## TO DO:
Exact copies of all entries are needed. Pictures are to be left out.

## DATA RECORDS:

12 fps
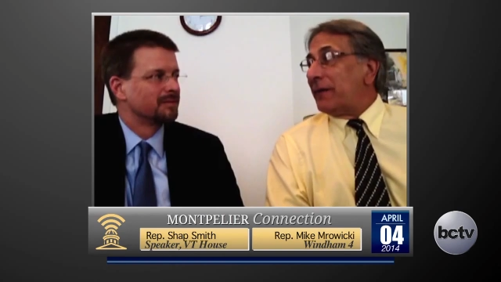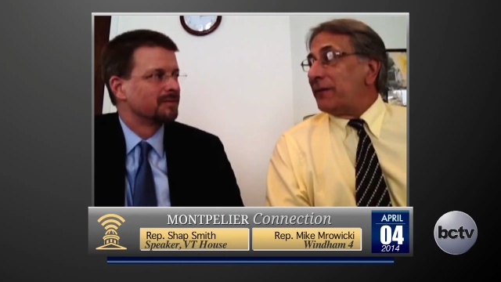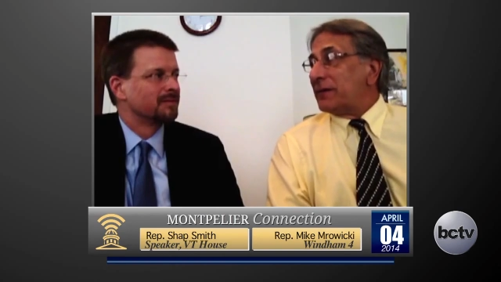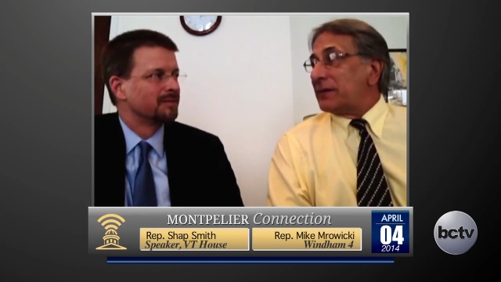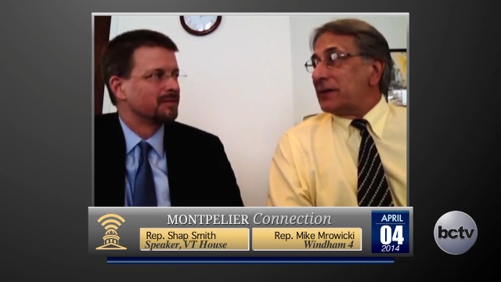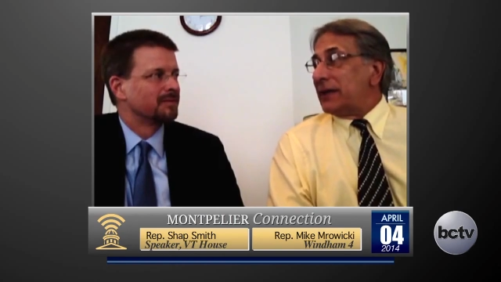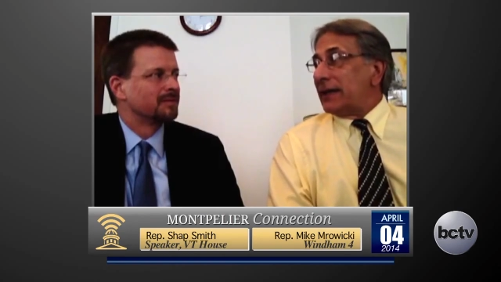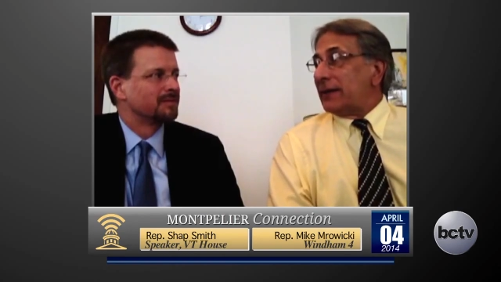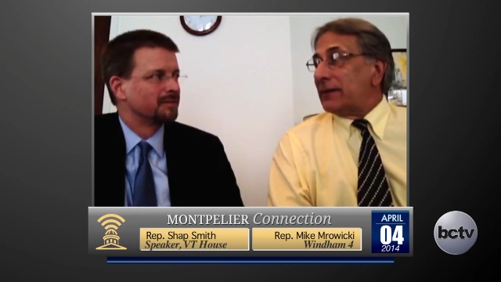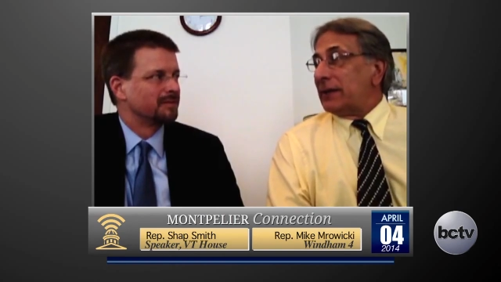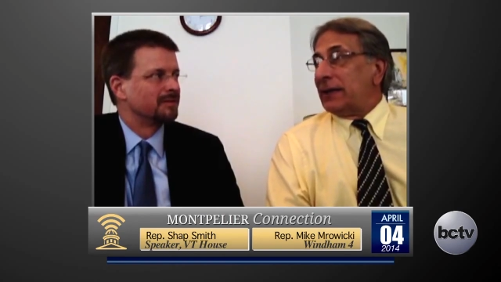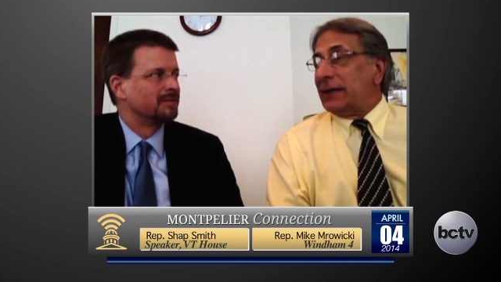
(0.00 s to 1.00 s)
Speaker 1: governors
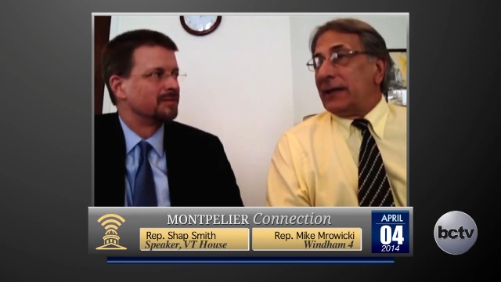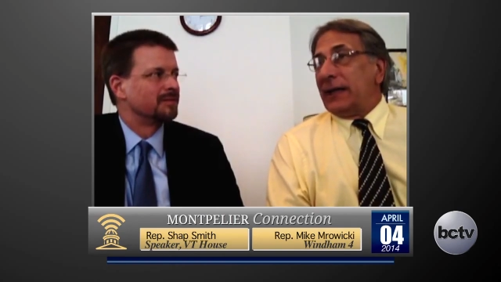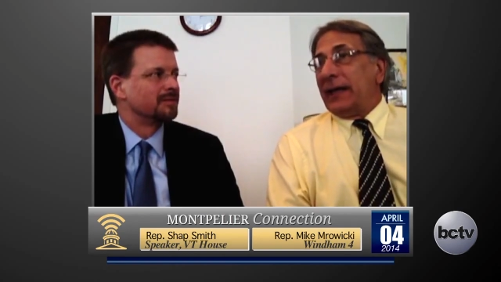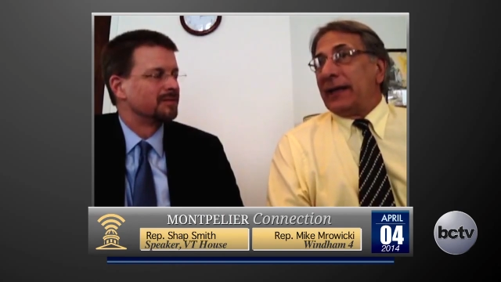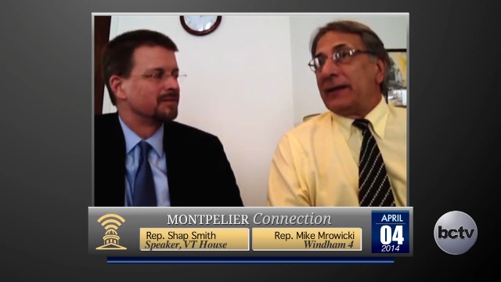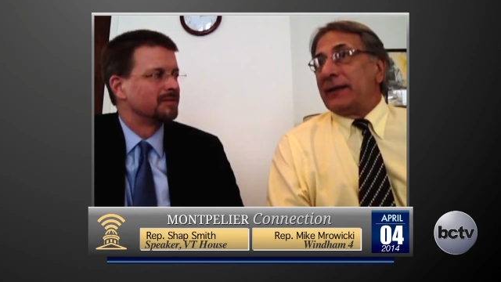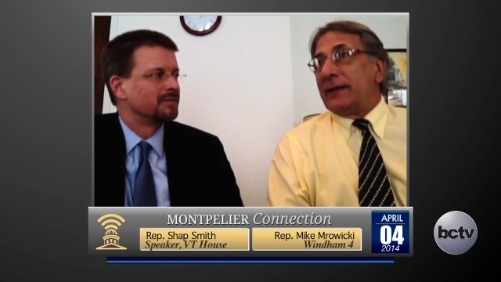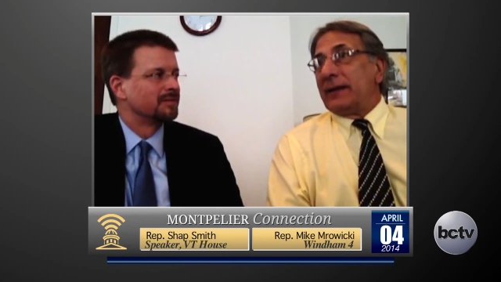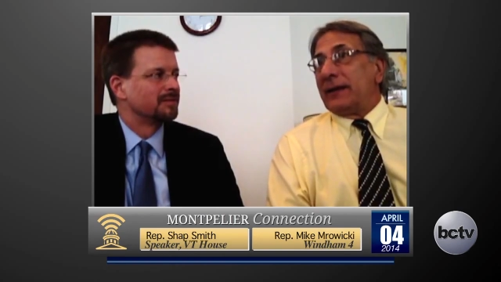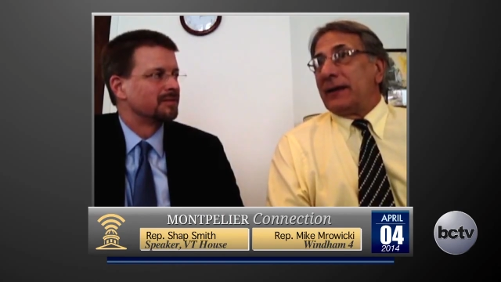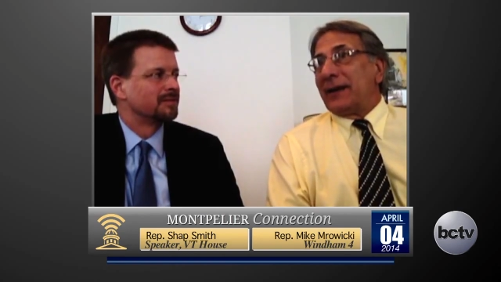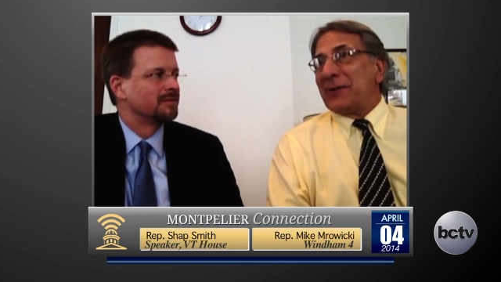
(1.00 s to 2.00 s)
now, mm-hmm. and
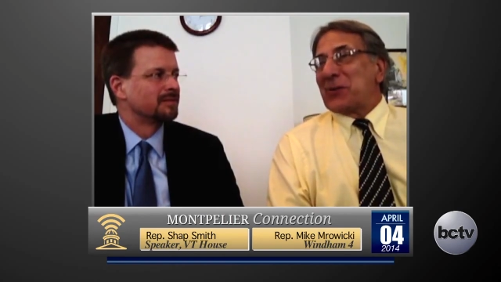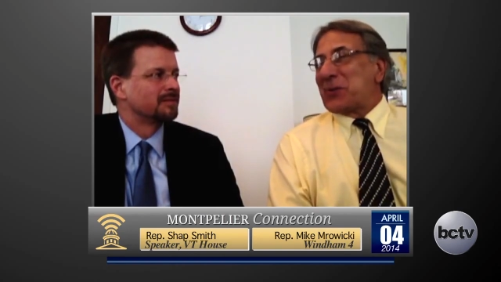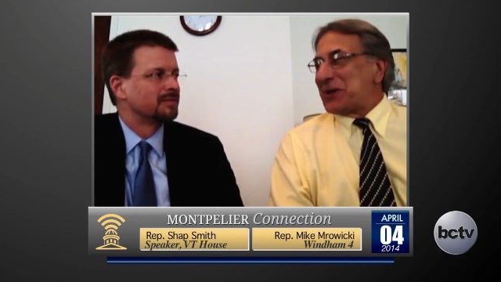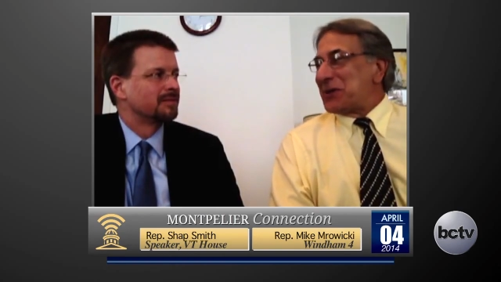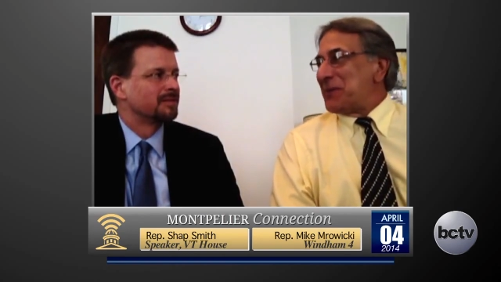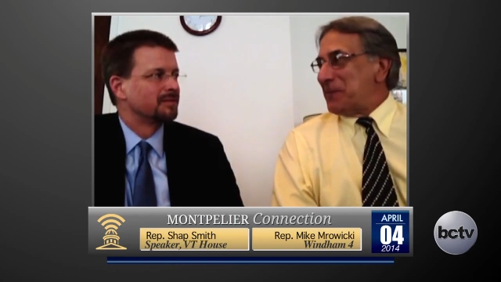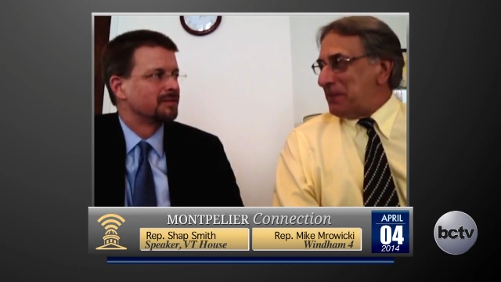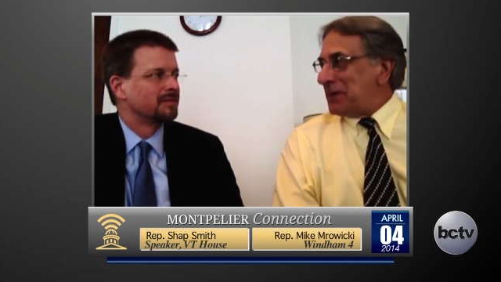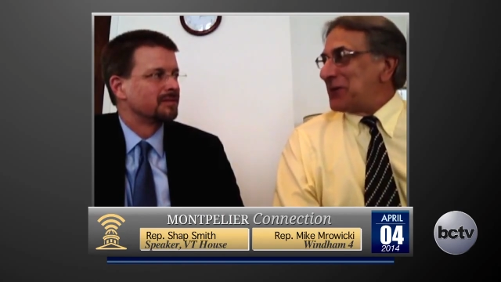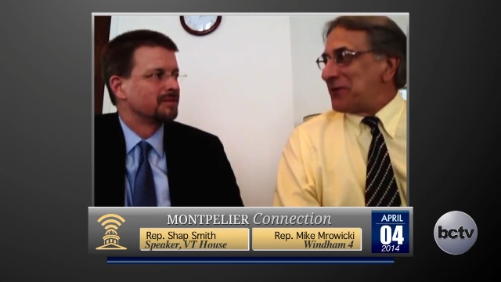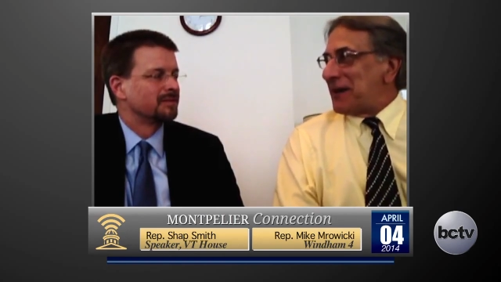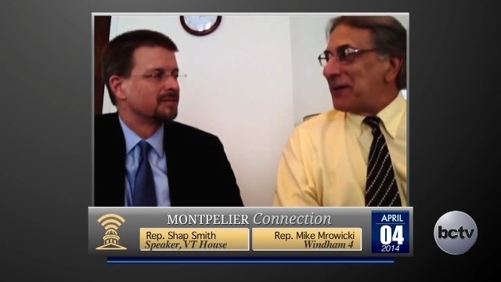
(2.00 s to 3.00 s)
I would much,
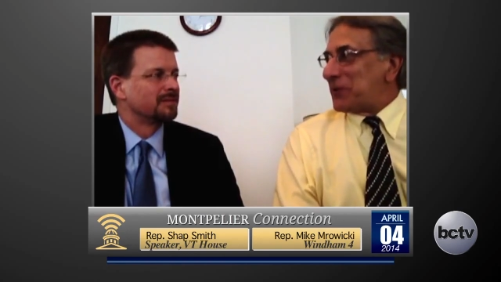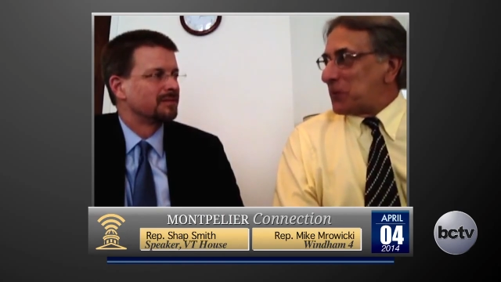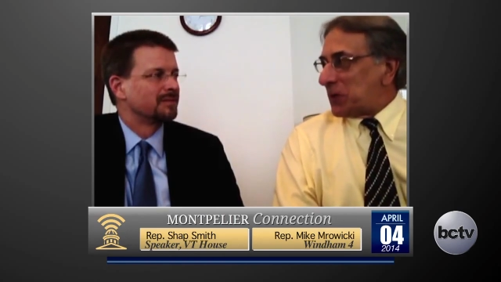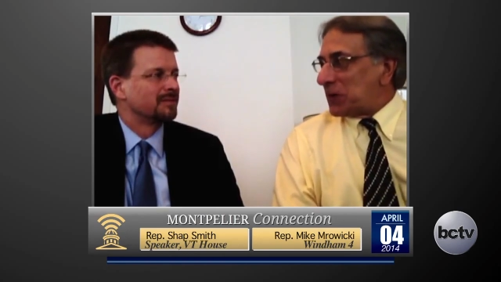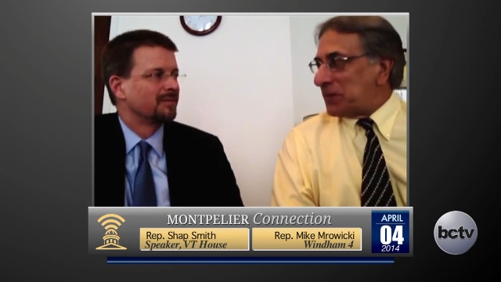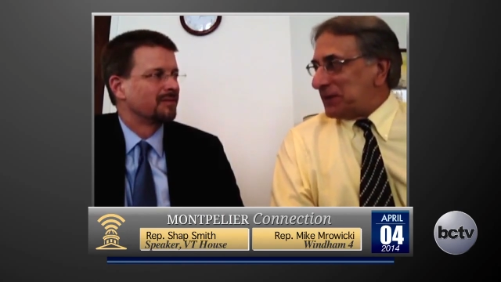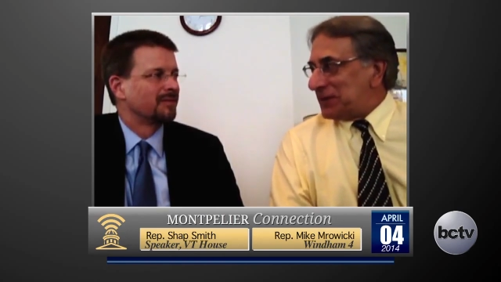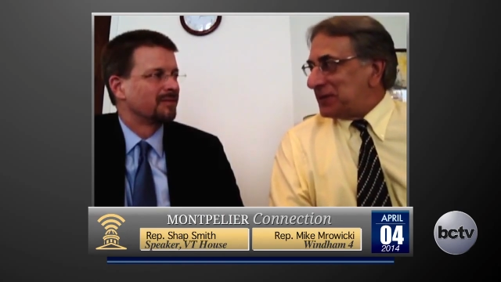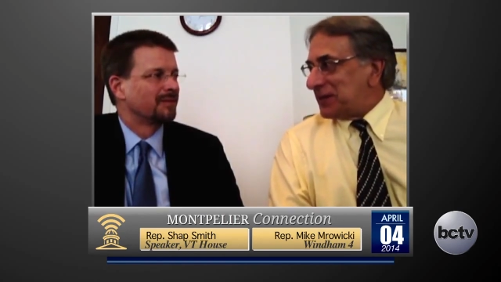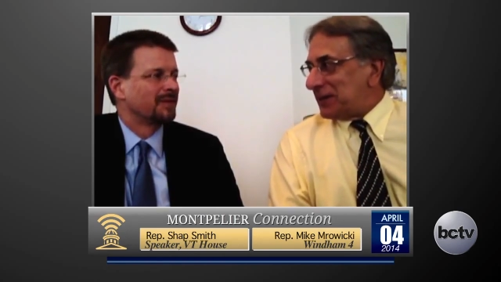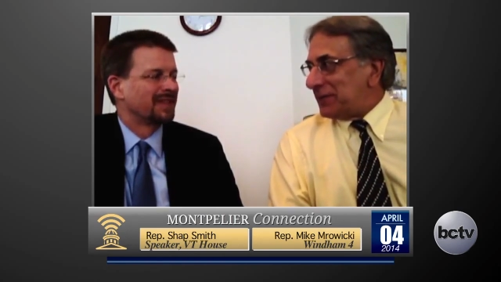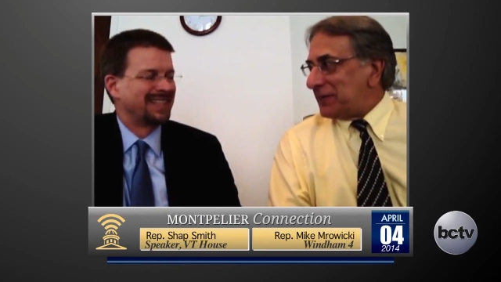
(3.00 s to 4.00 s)
much rather work with this
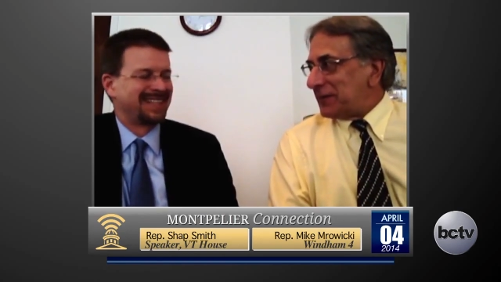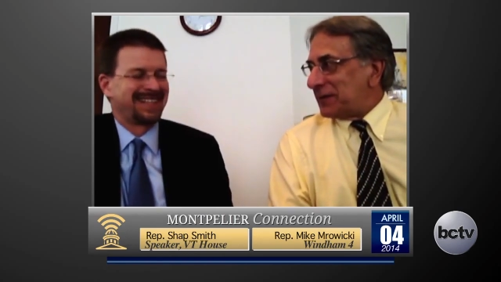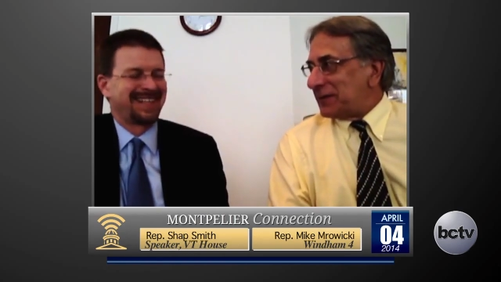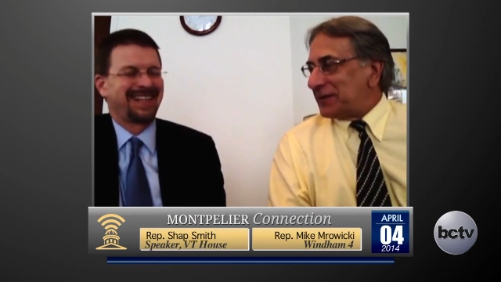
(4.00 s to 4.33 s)
governor.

## EXPECTED ANSWER:
12 fps
(0.00 s to 1.00 s)
Speaker 1: governors
(1.00 s to 2.00 s)
now, mm-hmm. and
(2.00 s to 3.00 s)
I would much,
(3.00 s to 4.00 s)
much rather work with this
(4.00 s to 4.33 s)
governor.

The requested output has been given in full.